Exercise:
Repeat what the lines below say, word for word, and skip every image.

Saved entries
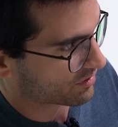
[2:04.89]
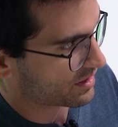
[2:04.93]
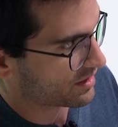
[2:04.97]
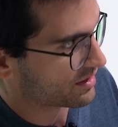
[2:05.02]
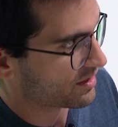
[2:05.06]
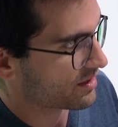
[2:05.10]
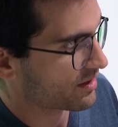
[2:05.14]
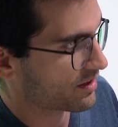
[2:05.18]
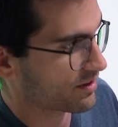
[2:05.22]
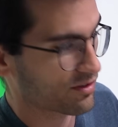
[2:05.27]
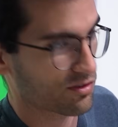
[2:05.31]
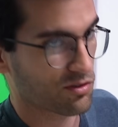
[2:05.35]
He
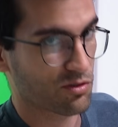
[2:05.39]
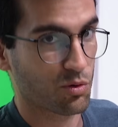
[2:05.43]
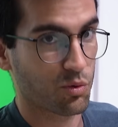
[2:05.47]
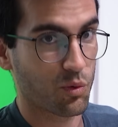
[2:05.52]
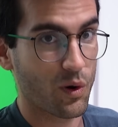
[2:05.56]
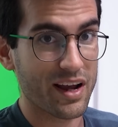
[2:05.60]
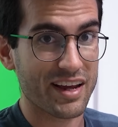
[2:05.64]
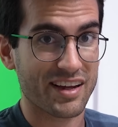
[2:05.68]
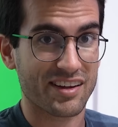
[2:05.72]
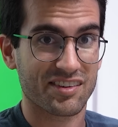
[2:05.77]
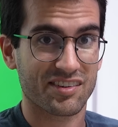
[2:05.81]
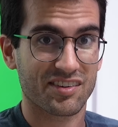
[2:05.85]
did it
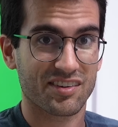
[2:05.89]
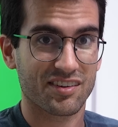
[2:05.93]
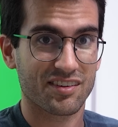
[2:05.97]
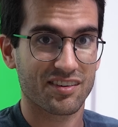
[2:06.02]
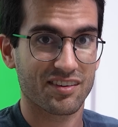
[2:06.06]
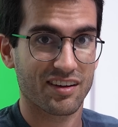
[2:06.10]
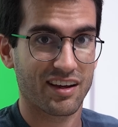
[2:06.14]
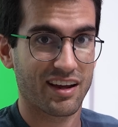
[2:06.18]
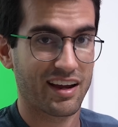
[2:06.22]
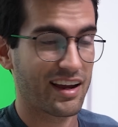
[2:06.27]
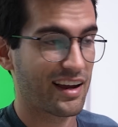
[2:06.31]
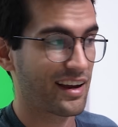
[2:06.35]
twice.
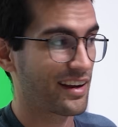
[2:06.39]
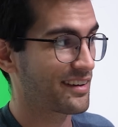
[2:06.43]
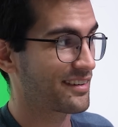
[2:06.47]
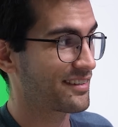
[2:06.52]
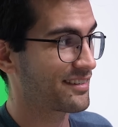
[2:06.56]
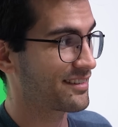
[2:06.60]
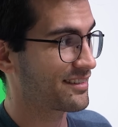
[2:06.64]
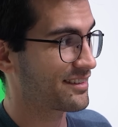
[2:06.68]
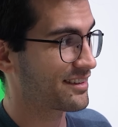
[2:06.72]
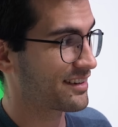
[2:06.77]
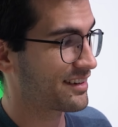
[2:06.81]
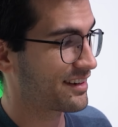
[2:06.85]

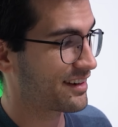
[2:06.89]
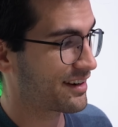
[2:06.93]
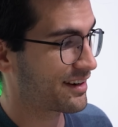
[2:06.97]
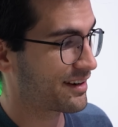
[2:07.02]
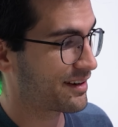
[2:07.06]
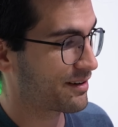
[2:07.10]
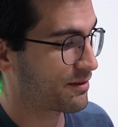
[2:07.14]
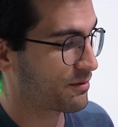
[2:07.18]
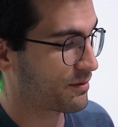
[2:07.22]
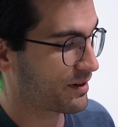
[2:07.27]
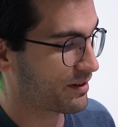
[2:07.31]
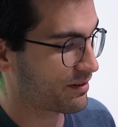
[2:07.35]
And
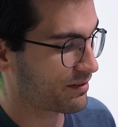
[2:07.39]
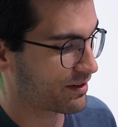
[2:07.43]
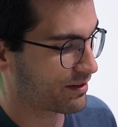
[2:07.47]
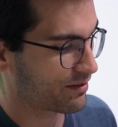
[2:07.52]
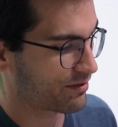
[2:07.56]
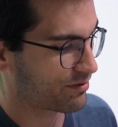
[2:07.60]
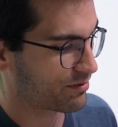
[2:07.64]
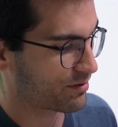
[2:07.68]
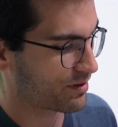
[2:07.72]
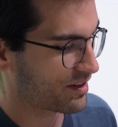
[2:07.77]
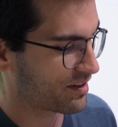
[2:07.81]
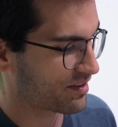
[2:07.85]
uh, well,
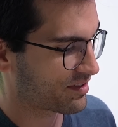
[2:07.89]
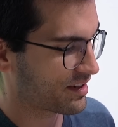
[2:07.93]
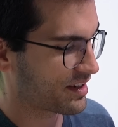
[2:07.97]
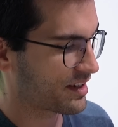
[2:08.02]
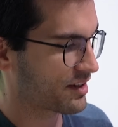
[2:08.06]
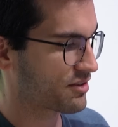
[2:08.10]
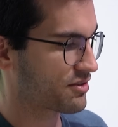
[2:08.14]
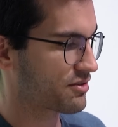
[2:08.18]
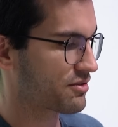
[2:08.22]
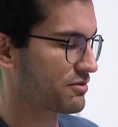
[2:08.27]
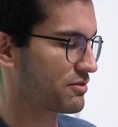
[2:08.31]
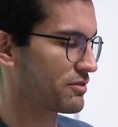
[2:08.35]
if what he's
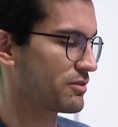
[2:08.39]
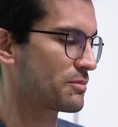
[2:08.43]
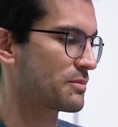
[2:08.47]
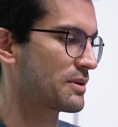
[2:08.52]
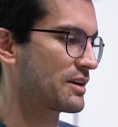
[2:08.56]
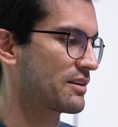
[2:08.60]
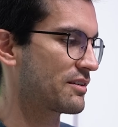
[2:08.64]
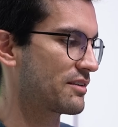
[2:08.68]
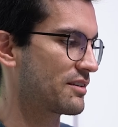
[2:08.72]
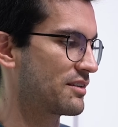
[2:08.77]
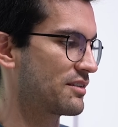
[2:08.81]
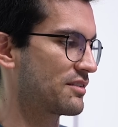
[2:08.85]
saying is true
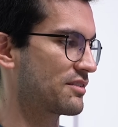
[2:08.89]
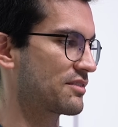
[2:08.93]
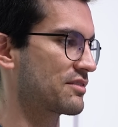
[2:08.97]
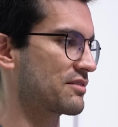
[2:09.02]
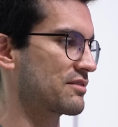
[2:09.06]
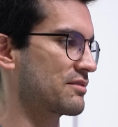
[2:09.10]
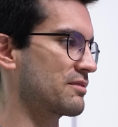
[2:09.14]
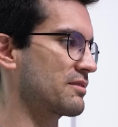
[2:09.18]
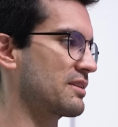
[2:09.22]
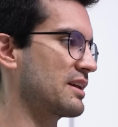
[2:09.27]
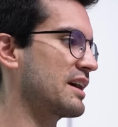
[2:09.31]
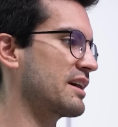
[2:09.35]
about
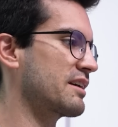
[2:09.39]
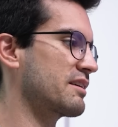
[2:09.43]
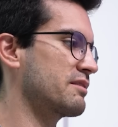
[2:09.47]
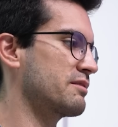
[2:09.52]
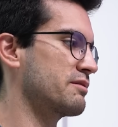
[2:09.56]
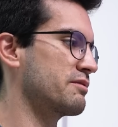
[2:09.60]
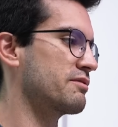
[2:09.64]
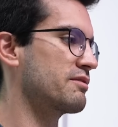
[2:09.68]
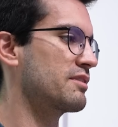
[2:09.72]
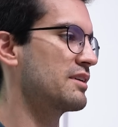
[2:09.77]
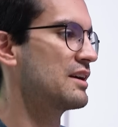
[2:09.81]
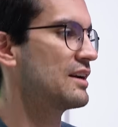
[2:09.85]
his lack
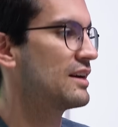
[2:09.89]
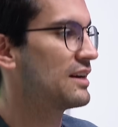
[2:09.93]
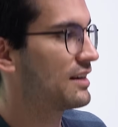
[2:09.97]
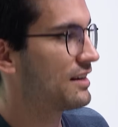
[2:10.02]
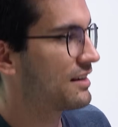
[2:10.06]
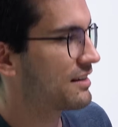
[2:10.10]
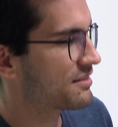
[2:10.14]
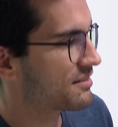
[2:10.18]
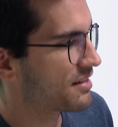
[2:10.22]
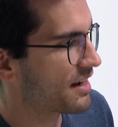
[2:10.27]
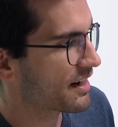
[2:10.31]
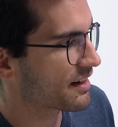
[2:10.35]
of
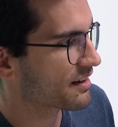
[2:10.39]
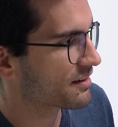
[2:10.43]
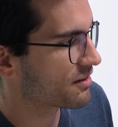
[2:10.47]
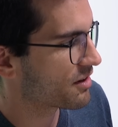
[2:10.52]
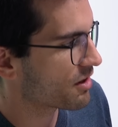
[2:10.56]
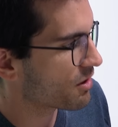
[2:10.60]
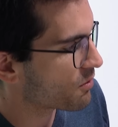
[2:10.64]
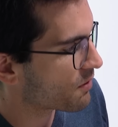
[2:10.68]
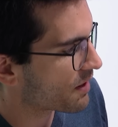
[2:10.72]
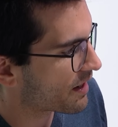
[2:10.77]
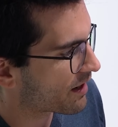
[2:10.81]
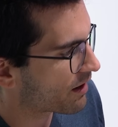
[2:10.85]
tech
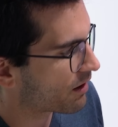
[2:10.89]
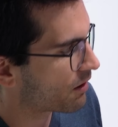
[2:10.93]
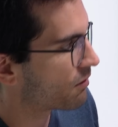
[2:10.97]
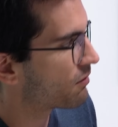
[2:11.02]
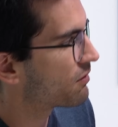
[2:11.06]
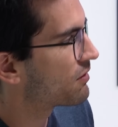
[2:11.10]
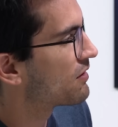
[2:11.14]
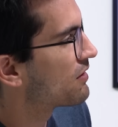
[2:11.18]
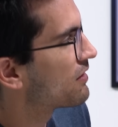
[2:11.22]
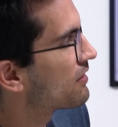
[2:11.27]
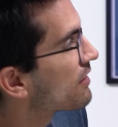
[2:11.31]
know-how,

Completed task:
[2:04.89]
[2:04.93]
[2:04.97]
[2:05.02]
[2:05.06]
[2:05.10]
[2:05.14]
[2:05.18]
[2:05.22]
[2:05.27]
[2:05.31]
[2:05.35]
He
[2:05.39]
[2:05.43]
[2:05.47]
[2:05.52]
[2:05.56]
[2:05.60]
[2:05.64]
[2:05.68]
[2:05.72]
[2:05.77]
[2:05.81]
[2:05.85]
did it
[2:05.89]
[2:05.93]
[2:05.97]
[2:06.02]
[2:06.06]
[2:06.10]
[2:06.14]
[2:06.18]
[2:06.22]
[2:06.27]
[2:06.31]
[2:06.35]
twice.
[2:06.39]
[2:06.43]
[2:06.47]
[2:06.52]
[2:06.56]
[2:06.60]
[2:06.64]
[2:06.68]
[2:06.72]
[2:06.77]
[2:06.81]
[2:06.85]

[2:06.89]
[2:06.93]
[2:06.97]
[2:07.02]
[2:07.06]
[2:07.10]
[2:07.14]
[2:07.18]
[2:07.22]
[2:07.27]
[2:07.31]
[2:07.35]
And
[2:07.39]
[2:07.43]
[2:07.47]
[2:07.52]
[2:07.56]
[2:07.60]
[2:07.64]
[2:07.68]
[2:07.72]
[2:07.77]
[2:07.81]
[2:07.85]
uh, well,
[2:07.89]
[2:07.93]
[2:07.97]
[2:08.02]
[2:08.06]
[2:08.10]
[2:08.14]
[2:08.18]
[2:08.22]
[2:08.27]
[2:08.31]
[2:08.35]
if what he's
[2:08.39]
[2:08.43]
[2:08.47]
[2:08.52]
[2:08.56]
[2:08.60]
[2:08.64]
[2:08.68]
[2:08.72]
[2:08.77]
[2:08.81]
[2:08.85]
saying is true
[2:08.89]
[2:08.93]
[2:08.97]
[2:09.02]
[2:09.06]
[2:09.10]
[2:09.14]
[2:09.18]
[2:09.22]
[2:09.27]
[2:09.31]
[2:09.35]
about
[2:09.39]
[2:09.43]
[2:09.47]
[2:09.52]
[2:09.56]
[2:09.60]
[2:09.64]
[2:09.68]
[2:09.72]
[2:09.77]
[2:09.81]
[2:09.85]
his lack
[2:09.89]
[2:09.93]
[2:09.97]
[2:10.02]
[2:10.06]
[2:10.10]
[2:10.14]
[2:10.18]
[2:10.22]
[2:10.27]
[2:10.31]
[2:10.35]
of
[2:10.39]
[2:10.43]
[2:10.47]
[2:10.52]
[2:10.56]
[2:10.60]
[2:10.64]
[2:10.68]
[2:10.72]
[2:10.77]
[2:10.81]
[2:10.85]
tech
[2:10.89]
[2:10.93]
[2:10.97]
[2:11.02]
[2:11.06]
[2:11.10]
[2:11.14]
[2:11.18]
[2:11.22]
[2:11.27]
[2:11.31]
know-how,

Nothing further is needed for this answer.